Failure to Develop and Implement Comprehensive Care Plans
Penalty
Summary
Four residents experienced deficiencies in care planning and implementation. For one resident with Type 2 Diabetes Mellitus, multiple blood sugar readings above 350 mg/dl were recorded over several days, but there was no documentation that the physician was notified as required by the facility's policy. Licensed nurses admitted to not always documenting physician notifications, and the Director of Nursing confirmed that if notification was not documented, it was considered not to have occurred. Another resident with a history of hemiplegia and contractures was using a palm guard splint on the left hand. Staff, including CNAs and licensed nurses, were unaware of the care requirements for the splint, and there was no care plan in place for its use or monitoring.
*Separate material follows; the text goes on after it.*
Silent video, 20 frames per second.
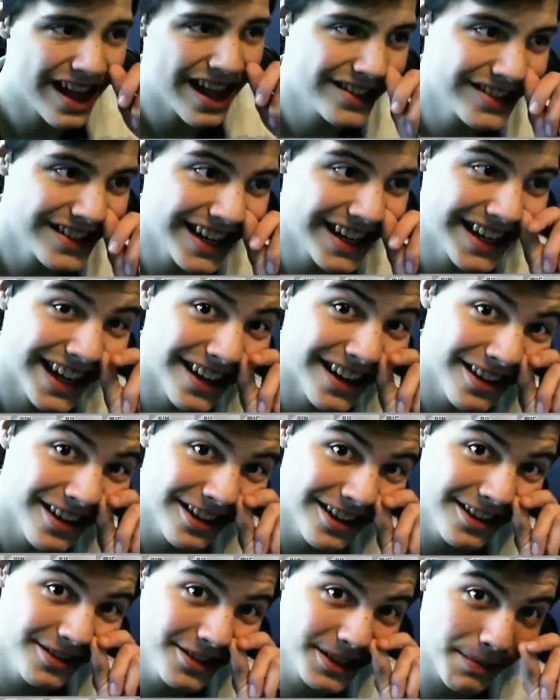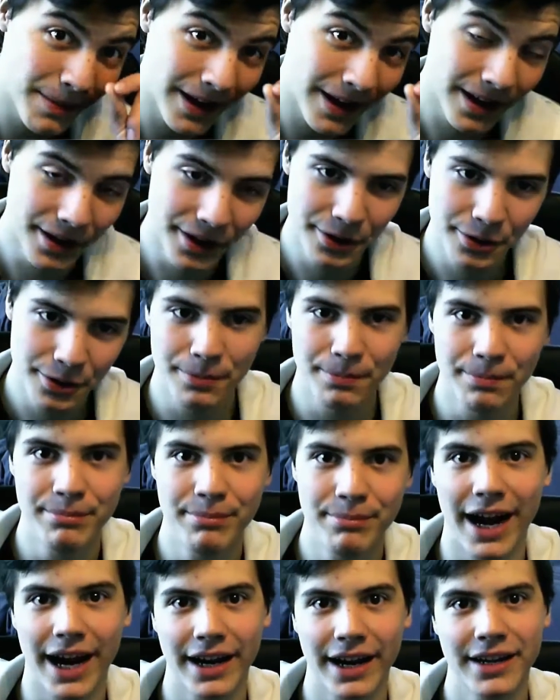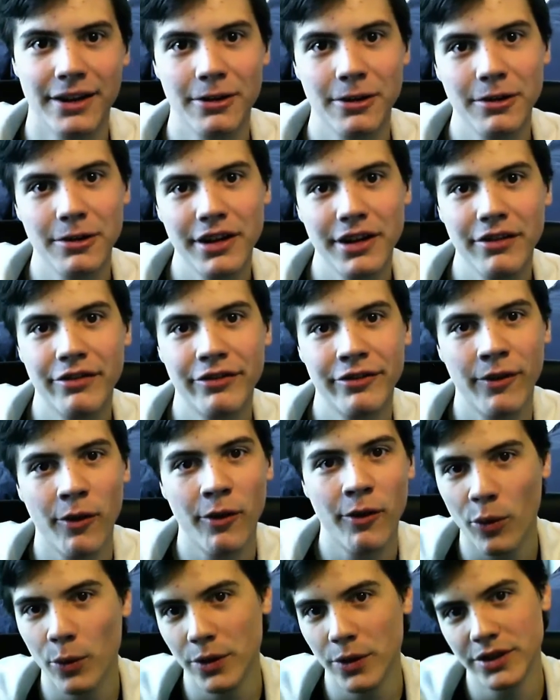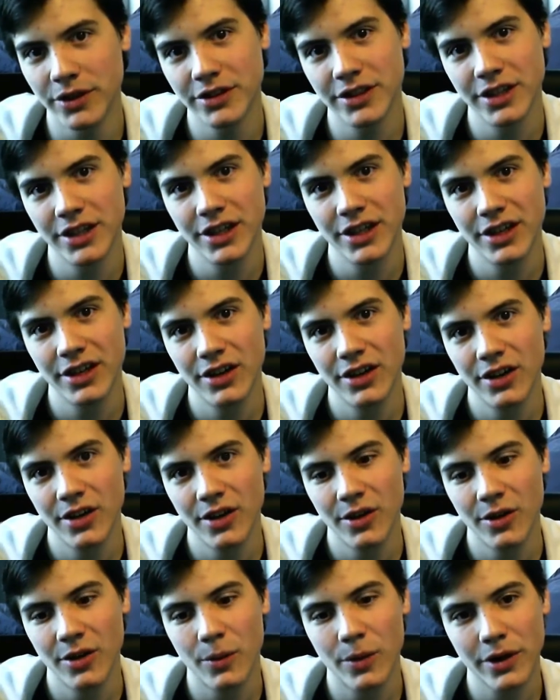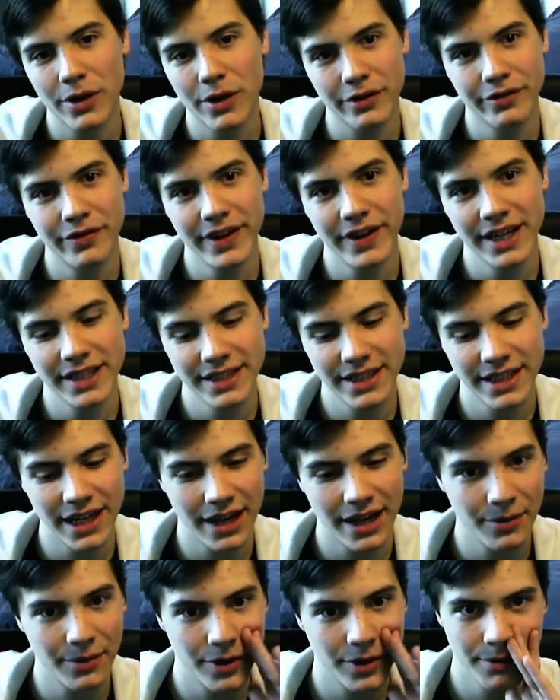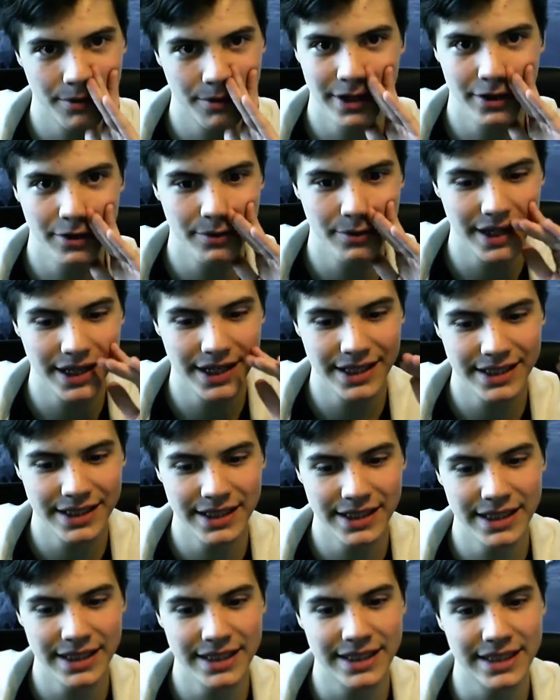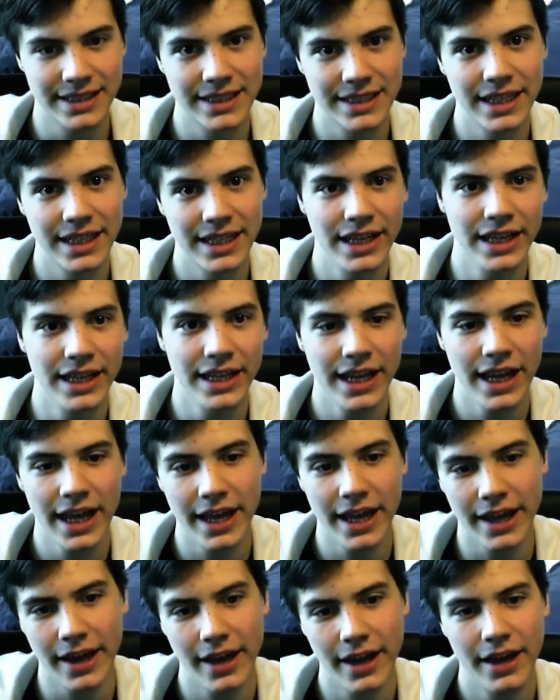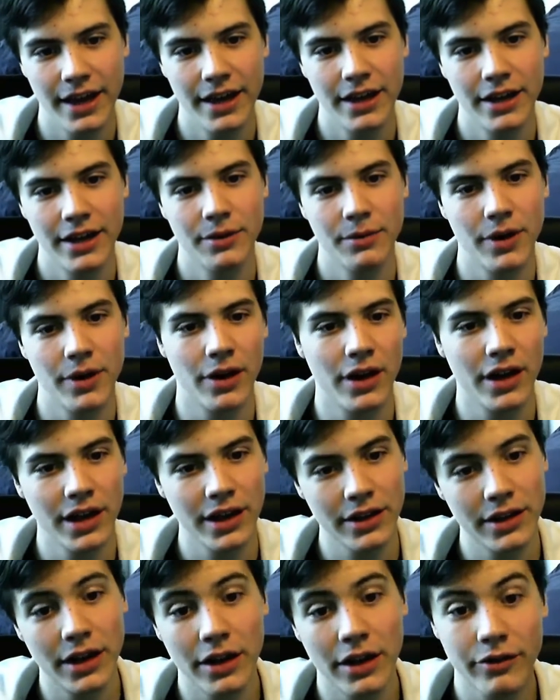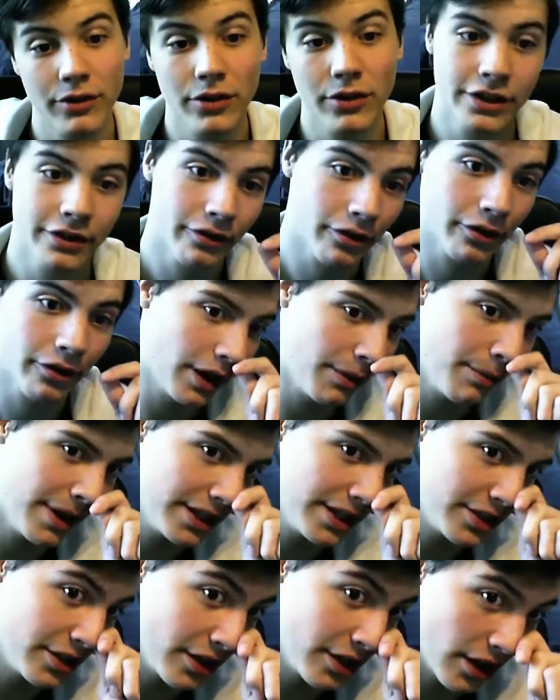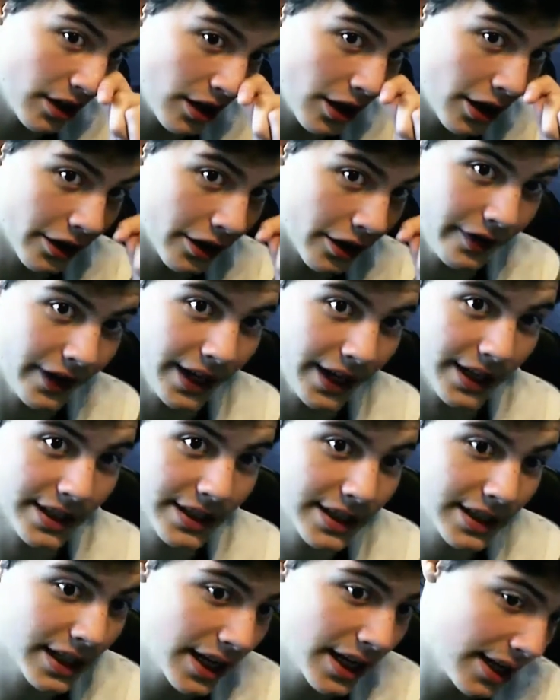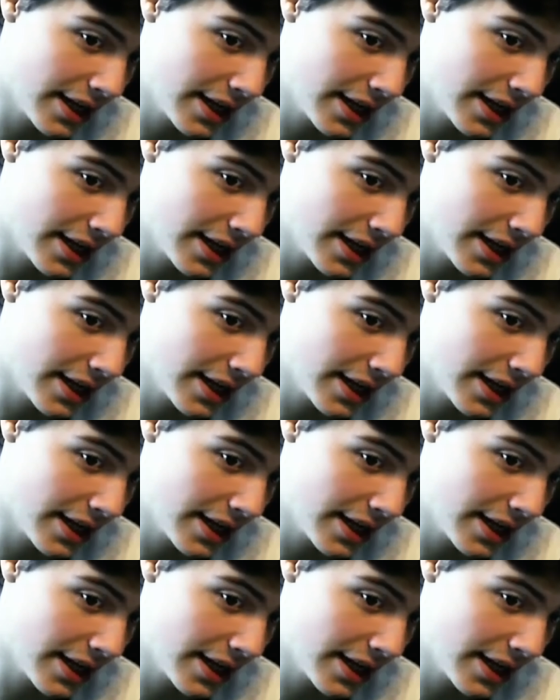So yeah, that concludes my look back. Now looking forward, what are things that I want to be doing this year? Well, of course I've already mentioned a lot of things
The care plan was only updated after the issue was identified, and staff interviews revealed that the splint had been used for months without proper orders or documentation, potentially leading to improper care. A third resident with Parkinson's Disease, dysphagia, and a history of stroke required supervision during meals due to aspiration risk. Observations showed the resident eating alone and experiencing choking episodes without staff present. Although staff recognized the need for supervision, there was no care plan addressing aspiration precautions or meal supervision. Additionally, a fourth resident with peripheral vascular disease and diabetes had a care plan for podiatry care that was not followed, as the resident had not received podiatry services as scheduled, resulting in long, thick toenails and dry, cracked feet.